A single injection of neuraminidase (NA) within the cerebral ventricles (ICV) triggers an acute neuroinflammation. Neurological complications or behavioral alterations have been associated to neuroinflammation. While some of these symptoms decline with time along with inflammation, the possibility of long-term sequelae should be considered. Thus, we aimed to explore if NA-induced neuroinflammation provokes behavioral or neurological disturbances at medium (2 weeks) and long (10 weeks) term. Rats were ICV injected with NA or saline. First, neurological alterations of the sensorimotor reflexes were not found, suggesting that NA does not cause disturbances in major brain functions. While the open field test revealed normal locomotor capacity in the animals injected with NA, however the evaluation of specific behaviors (rearing and rearing with support) pointed out an increased anxiety state 2 weeks after NA administration, but not at long term (10 weeks). A histological study of brain areas related to emotions (amygdala) and stress response (hypothalamic PVN) revealed no significant differences in the number of microglia or astrocytes. Nevertheless, the morphological analysis of microglial cells demonstrated that, in the amygdala of NA injected rats, microglia presented a morphology consistent with a slightly activated state.
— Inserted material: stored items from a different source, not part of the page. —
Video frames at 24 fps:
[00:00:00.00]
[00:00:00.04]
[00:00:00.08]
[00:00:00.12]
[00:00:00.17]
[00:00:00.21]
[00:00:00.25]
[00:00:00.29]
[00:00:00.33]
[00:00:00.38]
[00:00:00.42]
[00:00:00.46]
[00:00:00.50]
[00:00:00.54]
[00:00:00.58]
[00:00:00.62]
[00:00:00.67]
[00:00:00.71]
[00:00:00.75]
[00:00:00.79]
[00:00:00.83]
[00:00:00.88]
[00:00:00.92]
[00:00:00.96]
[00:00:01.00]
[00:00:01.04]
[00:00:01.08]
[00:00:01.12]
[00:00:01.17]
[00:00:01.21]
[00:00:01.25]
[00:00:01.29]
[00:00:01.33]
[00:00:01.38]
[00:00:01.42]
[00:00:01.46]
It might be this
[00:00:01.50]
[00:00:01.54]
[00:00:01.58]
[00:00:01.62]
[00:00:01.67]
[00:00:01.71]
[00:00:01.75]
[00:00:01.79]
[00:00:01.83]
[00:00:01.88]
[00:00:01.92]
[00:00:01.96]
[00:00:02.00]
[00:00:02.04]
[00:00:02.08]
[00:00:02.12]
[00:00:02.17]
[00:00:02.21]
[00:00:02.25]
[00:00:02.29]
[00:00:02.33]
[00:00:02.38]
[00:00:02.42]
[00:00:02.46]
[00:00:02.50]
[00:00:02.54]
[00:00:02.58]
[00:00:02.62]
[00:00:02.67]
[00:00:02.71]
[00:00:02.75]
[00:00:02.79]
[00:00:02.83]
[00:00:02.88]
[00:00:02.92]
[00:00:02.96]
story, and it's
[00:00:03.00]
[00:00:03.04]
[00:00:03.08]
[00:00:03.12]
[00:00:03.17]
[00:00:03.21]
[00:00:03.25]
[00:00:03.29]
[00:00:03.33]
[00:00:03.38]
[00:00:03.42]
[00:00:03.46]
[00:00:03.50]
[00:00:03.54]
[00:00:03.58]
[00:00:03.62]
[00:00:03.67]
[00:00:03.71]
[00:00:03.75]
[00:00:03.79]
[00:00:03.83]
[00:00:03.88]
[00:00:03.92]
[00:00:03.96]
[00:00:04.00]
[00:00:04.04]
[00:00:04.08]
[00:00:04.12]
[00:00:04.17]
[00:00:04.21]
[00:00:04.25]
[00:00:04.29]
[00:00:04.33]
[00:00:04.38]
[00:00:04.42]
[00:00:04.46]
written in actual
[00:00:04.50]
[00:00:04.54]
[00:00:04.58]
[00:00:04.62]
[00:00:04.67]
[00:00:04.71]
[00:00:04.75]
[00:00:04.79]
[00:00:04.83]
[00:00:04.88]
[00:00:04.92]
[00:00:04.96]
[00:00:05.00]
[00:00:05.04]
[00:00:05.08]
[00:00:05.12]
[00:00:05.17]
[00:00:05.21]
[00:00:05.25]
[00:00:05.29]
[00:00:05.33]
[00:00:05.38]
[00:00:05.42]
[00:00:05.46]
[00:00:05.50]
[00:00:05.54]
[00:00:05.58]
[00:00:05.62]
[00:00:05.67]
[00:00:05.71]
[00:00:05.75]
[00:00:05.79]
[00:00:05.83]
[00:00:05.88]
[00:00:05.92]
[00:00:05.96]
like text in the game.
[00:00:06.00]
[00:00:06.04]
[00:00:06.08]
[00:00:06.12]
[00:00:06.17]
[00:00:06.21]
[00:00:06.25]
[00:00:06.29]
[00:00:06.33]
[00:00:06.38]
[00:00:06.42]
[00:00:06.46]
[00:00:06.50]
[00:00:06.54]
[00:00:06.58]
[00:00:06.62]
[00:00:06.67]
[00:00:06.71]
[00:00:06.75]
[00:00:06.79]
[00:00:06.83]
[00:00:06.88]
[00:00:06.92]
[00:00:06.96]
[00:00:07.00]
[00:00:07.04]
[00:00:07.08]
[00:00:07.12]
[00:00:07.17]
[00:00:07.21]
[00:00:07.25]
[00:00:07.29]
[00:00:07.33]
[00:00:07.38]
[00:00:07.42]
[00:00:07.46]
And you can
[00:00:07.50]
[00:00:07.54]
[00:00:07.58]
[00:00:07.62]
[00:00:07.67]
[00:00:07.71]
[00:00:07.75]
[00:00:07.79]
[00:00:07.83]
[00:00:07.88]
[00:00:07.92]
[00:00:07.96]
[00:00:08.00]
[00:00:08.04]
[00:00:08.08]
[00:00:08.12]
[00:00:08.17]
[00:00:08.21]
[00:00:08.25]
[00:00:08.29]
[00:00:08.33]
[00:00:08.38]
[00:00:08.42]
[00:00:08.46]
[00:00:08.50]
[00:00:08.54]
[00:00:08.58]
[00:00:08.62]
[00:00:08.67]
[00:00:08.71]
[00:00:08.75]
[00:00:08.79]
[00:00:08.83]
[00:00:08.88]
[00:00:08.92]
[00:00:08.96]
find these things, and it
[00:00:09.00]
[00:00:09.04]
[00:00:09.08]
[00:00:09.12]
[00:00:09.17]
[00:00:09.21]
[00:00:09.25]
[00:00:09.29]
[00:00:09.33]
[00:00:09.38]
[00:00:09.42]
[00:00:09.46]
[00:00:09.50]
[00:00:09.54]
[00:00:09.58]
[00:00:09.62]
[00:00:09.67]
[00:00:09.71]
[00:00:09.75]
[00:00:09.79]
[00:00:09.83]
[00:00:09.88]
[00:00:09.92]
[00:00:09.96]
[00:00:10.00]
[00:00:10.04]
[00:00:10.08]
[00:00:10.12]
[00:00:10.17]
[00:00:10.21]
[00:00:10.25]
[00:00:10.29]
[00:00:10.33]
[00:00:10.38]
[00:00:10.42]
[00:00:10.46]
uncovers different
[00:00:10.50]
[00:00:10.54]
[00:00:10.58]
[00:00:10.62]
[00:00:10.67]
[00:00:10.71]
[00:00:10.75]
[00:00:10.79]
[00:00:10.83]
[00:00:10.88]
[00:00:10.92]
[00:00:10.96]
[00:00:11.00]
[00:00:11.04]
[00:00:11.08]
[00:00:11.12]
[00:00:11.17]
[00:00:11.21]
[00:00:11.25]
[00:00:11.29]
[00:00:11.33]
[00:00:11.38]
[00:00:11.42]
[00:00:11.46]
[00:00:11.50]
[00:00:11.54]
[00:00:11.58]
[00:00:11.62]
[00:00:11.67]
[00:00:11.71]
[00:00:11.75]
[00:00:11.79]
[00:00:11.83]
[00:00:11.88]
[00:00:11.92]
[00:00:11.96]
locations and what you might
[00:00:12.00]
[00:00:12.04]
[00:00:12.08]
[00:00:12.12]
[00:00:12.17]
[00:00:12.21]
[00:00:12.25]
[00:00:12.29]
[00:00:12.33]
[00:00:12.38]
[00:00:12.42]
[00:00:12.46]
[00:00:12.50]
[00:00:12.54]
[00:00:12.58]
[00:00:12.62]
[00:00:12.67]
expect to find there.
Such morphological change, which was evident 2 weeks after NA injection, was virtually reverted 10 weeks post-ICV. These results point out that NA injected ICV may cause anxiety in the medium term (while not affecting other functions like sensorimotor functions or the locomotor capacity), a behavioral alteration that is transient and that concurs with a mild inflammation, evidenced by the overexpression of certain genes and, more notably, by the morphological bias of microglial cells located in the amygdala towards an activated profile.